Angiotensin is a peptide that causes vasoconstriction and a subsequent increase in blood pressure. It is part of the renin-angiotensin system, which is a major target for drugs that lower blood pressure. Angiotensin also stimulates the release of aldosterone, from the adrenal cortex. Aldosterone promotes sodium retention in the distal nephron, in the kidney, which also drives blood pressure up.
Angiotensin is an oligopeptide and is apowerful dipsogen. It is derived from the precursor molecule angiotensinogen, a serum globulin produced in the liver. It plays an important role in the renin-angiotensin system.
Angiotensin is an oligopeptide and is a hormone and a powerful dipsogen. It is derived from the precursor molecule angiotensinogen, a serum globulin produced in the liver. It plays an important role in the renin-angiotensin system. Angiotensin was independently isolated in Indianapolis and Argentina in the late 1930s (as 'angiotonin' and 'hypertensin', odpowiednio) and subsequently characterised and synthesized by groups at the Cleveland Clinic and Ciba laboratories in Basel, Switzerland.
Angiotensinogen is constitutively produced by α-2-globulin, mainly released from the liver into the circulation. It is a member of the serine protease family, although it is not known to inhibit other enzymes, unlike most serine proteases. Plasma levels of angiotensinogen are elevated by plasma corticosteroids, estrogens, thyroid hormones and angiotensin II levels. Angiotensinogen is also known as renin substrate. Human angiotensinogen is 453 amino acids long, but other species have different sizes of angiotensinogen. The first 12 amino acids are the most important activity.

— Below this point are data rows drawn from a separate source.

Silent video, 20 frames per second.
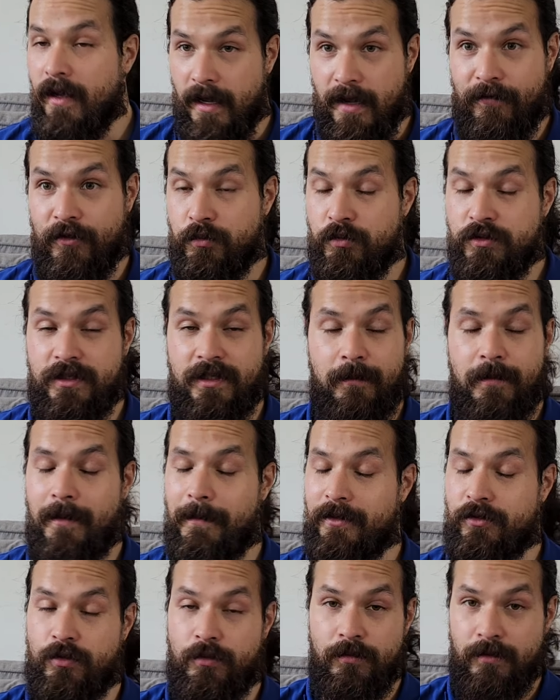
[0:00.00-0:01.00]
Et franchement, c'était bien
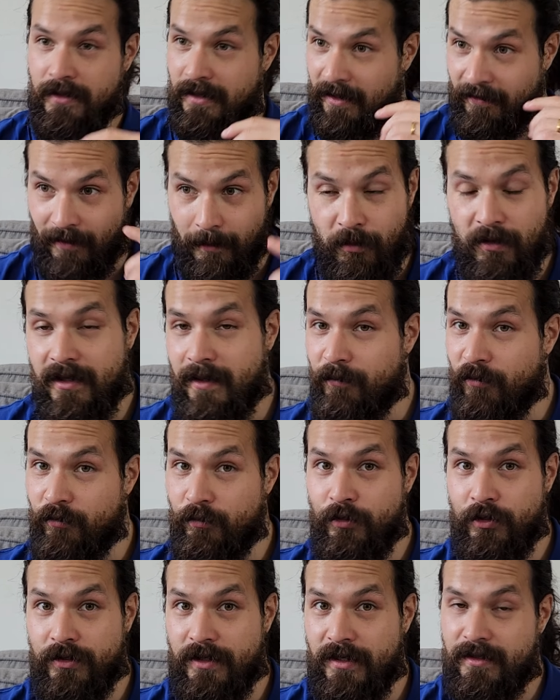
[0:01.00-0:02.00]
parce qu'il avait vraiment des bons
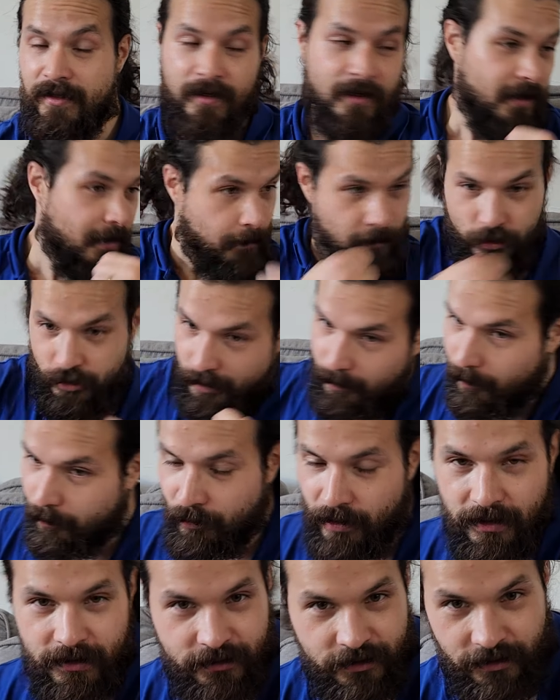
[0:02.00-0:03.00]
moments en tête. Mais justement,
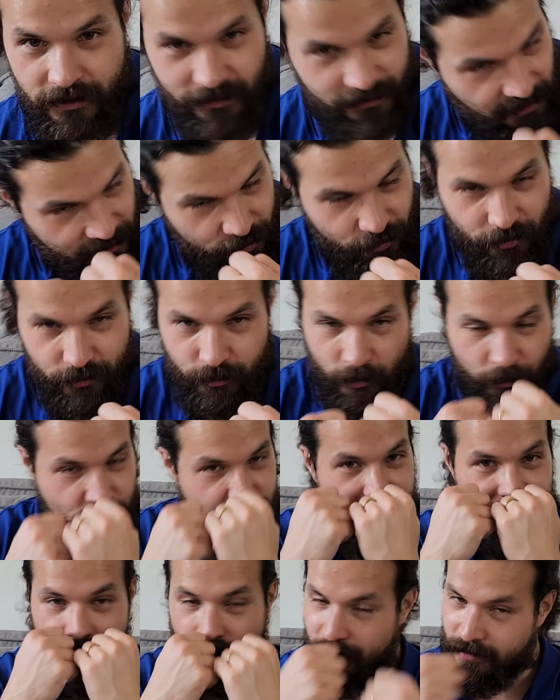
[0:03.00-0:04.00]
moi, dès que je rentre, mon but
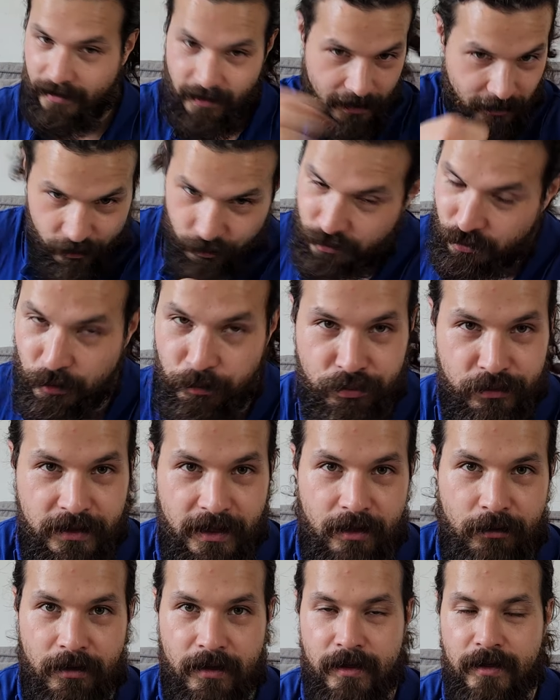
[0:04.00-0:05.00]
c'est de rentrer et ensuite de
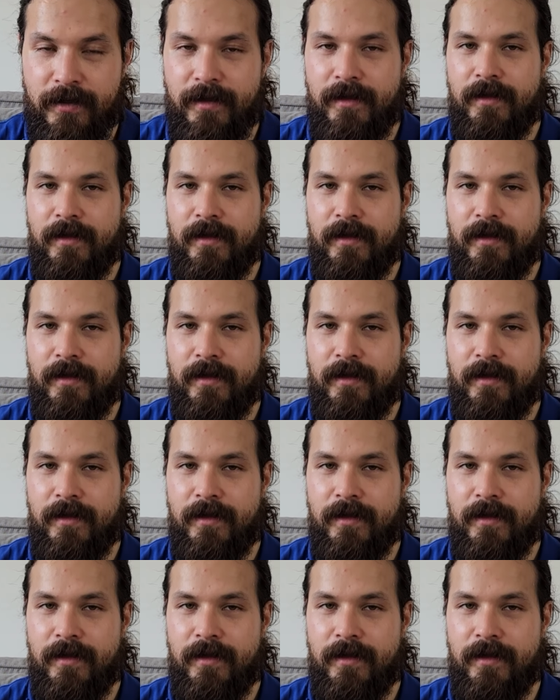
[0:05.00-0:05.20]
punir, quoi.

Angiotensinogen is an α-2-globulin produced constitutively and released into the circulation mainly by the liver. It is a member of the serpin family, although it is not known to inhibit other enzymes, unlike most serpins. Plasma angiotensinogen levels are increased by plasma corticosteroid, estrogen, thyroid hormone, and angiotensin II levels.Angiotensinogen is also known as renin substrate. Human angiotensinogen is 453 amino acids long, but other species have angiotensinogen of varying sizes. The first 12 amino acids are the most important for activity.
Angiotensin I (Numer CAS 11128-99-7) is formed by the action of renin on angiotensinogen. Renin cleaves the peptide bond between the leucine (Leu) and valine (Val) residues on angiotensinogen, creating the ten-amino acid peptide (des-Asp) angiotensin I. Renin is produced in the kidneys in response to renal sympathetic activity, decreased intrarenal blood pressure (<90mmHg systolic blood pressure[2] ) at the juxtaglomerular cells, or decreased delivery of Na+ and Cl- to the macula densa.[3] If less Na+ is sensed by the macula densa, renin release by juxtaglomerular cells is increased.
Angiotensin I appears to have no biological activity and exists solely as a precursor to angiotensin II.
Angiotensin II
Angiotensin I is converted to angiotensin II (AII) through removal of two C-terminal residues by the enzyme angiotensin-converting enzyme (AS), primarily through ACE within the lung (but also present in endothelial cells and kidney epithelial cells). ACE found in other tissues of the body has no physiological role (ACE has a high density in the lung, but activation here promotes no vasoconstriction, angiotensin II is below physiological levels of action).[wymagany cytat] Angiotensin II acts as an endocrine, autocrine/paracrine, and intracrine hormone.
Angiotensin III
Asp | Arg-Val-Tyr-Ile-His-Pro-Phe
Angiotensin III has 40% of the pressor activity of angiotensin II, but 100% of the aldosterone-producing activity. Increases mean arterial pressure.
Angiotensin IV
Arg | Val-Tyr-Ile-His-Pro-Phe
Angiotensin IV is a hexapeptide that, like angiotensin III, has some lesser activity.